◆ **YOUR OBJECTIVE**: The entries are to be given again in full. Every word must match.

*** INPUT FOR THIS TASK ***

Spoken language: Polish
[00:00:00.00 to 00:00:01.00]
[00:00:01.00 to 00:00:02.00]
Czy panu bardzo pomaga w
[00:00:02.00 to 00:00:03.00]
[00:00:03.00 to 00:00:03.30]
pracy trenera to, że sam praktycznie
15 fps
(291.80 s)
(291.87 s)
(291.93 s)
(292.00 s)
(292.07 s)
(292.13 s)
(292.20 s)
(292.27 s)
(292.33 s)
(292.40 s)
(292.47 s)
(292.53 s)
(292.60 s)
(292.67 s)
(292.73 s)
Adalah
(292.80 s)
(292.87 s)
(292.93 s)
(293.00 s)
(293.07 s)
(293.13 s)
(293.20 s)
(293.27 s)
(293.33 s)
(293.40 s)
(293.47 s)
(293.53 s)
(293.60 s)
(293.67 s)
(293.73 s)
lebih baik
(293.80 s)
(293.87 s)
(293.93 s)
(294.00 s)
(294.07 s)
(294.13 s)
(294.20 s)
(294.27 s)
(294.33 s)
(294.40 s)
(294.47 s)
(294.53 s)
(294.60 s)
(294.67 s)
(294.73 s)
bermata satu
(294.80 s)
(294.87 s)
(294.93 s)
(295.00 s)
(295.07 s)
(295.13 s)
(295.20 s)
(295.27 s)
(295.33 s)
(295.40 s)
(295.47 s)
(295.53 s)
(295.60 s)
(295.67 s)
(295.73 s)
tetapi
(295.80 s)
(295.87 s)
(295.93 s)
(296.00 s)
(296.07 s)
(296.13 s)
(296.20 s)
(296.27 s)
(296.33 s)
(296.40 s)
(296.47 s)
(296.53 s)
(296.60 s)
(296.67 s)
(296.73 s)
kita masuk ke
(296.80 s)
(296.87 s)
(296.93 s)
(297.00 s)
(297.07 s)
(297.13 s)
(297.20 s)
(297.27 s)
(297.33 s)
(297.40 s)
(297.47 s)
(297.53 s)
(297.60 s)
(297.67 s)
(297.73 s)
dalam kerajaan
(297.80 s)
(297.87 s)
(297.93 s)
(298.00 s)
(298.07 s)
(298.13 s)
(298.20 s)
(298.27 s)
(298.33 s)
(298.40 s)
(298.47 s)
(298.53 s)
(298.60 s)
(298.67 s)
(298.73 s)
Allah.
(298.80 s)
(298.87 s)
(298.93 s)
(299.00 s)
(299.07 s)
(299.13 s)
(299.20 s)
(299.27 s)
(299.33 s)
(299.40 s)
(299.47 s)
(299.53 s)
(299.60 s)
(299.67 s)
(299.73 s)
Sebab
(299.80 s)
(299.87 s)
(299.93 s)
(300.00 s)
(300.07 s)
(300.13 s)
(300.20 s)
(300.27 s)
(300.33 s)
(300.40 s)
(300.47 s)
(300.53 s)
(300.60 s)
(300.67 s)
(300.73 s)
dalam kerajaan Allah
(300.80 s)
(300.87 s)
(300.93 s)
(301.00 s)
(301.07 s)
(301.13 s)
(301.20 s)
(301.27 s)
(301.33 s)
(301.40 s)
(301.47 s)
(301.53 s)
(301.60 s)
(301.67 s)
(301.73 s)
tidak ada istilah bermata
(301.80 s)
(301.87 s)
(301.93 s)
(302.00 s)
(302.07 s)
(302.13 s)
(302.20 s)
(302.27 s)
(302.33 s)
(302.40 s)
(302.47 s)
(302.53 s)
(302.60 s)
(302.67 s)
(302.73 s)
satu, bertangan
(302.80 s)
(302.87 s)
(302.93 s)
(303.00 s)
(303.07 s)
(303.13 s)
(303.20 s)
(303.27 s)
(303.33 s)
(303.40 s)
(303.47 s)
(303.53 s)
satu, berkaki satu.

***

◆ **RESPONSE FOR THIS EXERCISE**:
Spoken language: Polish
[00:00:00.00 to 00:00:01.00]
[00:00:01.00 to 00:00:02.00]
Czy panu bardzo pomaga w
[00:00:02.00 to 00:00:03.00]
[00:00:03.00 to 00:00:03.30]
pracy trenera to, że sam praktycznie
15 fps
(291.80 s)
(291.87 s)
(291.93 s)
(292.00 s)
(292.07 s)
(292.13 s)
(292.20 s)
(292.27 s)
(292.33 s)
(292.40 s)
(292.47 s)
(292.53 s)
(292.60 s)
(292.67 s)
(292.73 s)
Adalah
(292.80 s)
(292.87 s)
(292.93 s)
(293.00 s)
(293.07 s)
(293.13 s)
(293.20 s)
(293.27 s)
(293.33 s)
(293.40 s)
(293.47 s)
(293.53 s)
(293.60 s)
(293.67 s)
(293.73 s)
lebih baik
(293.80 s)
(293.87 s)
(293.93 s)
(294.00 s)
(294.07 s)
(294.13 s)
(294.20 s)
(294.27 s)
(294.33 s)
(294.40 s)
(294.47 s)
(294.53 s)
(294.60 s)
(294.67 s)
(294.73 s)
bermata satu
(294.80 s)
(294.87 s)
(294.93 s)
(295.00 s)
(295.07 s)
(295.13 s)
(295.20 s)
(295.27 s)
(295.33 s)
(295.40 s)
(295.47 s)
(295.53 s)
(295.60 s)
(295.67 s)
(295.73 s)
tetapi
(295.80 s)
(295.87 s)
(295.93 s)
(296.00 s)
(296.07 s)
(296.13 s)
(296.20 s)
(296.27 s)
(296.33 s)
(296.40 s)
(296.47 s)
(296.53 s)
(296.60 s)
(296.67 s)
(296.73 s)
kita masuk ke
(296.80 s)
(296.87 s)
(296.93 s)
(297.00 s)
(297.07 s)
(297.13 s)
(297.20 s)
(297.27 s)
(297.33 s)
(297.40 s)
(297.47 s)
(297.53 s)
(297.60 s)
(297.67 s)
(297.73 s)
dalam kerajaan
(297.80 s)
(297.87 s)
(297.93 s)
(298.00 s)
(298.07 s)
(298.13 s)
(298.20 s)
(298.27 s)
(298.33 s)
(298.40 s)
(298.47 s)
(298.53 s)
(298.60 s)
(298.67 s)
(298.73 s)
Allah.
(298.80 s)
(298.87 s)
(298.93 s)
(299.00 s)
(299.07 s)
(299.13 s)
(299.20 s)
(299.27 s)
(299.33 s)
(299.40 s)
(299.47 s)
(299.53 s)
(299.60 s)
(299.67 s)
(299.73 s)
Sebab
(299.80 s)
(299.87 s)
(299.93 s)
(300.00 s)
(300.07 s)
(300.13 s)
(300.20 s)
(300.27 s)
(300.33 s)
(300.40 s)
(300.47 s)
(300.53 s)
(300.60 s)
(300.67 s)
(300.73 s)
dalam kerajaan Allah
(300.80 s)
(300.87 s)
(300.93 s)
(301.00 s)
(301.07 s)
(301.13 s)
(301.20 s)
(301.27 s)
(301.33 s)
(301.40 s)
(301.47 s)
(301.53 s)
(301.60 s)
(301.67 s)
(301.73 s)
tidak ada istilah bermata
(301.80 s)
(301.87 s)
(301.93 s)
(302.00 s)
(302.07 s)
(302.13 s)
(302.20 s)
(302.27 s)
(302.33 s)
(302.40 s)
(302.47 s)
(302.53 s)
(302.60 s)
(302.67 s)
(302.73 s)
satu, bertangan
(302.80 s)
(302.87 s)
(302.93 s)
(303.00 s)
(303.07 s)
(303.13 s)
(303.20 s)
(303.27 s)
(303.33 s)
(303.40 s)
(303.47 s)
(303.53 s)
satu, berkaki satu.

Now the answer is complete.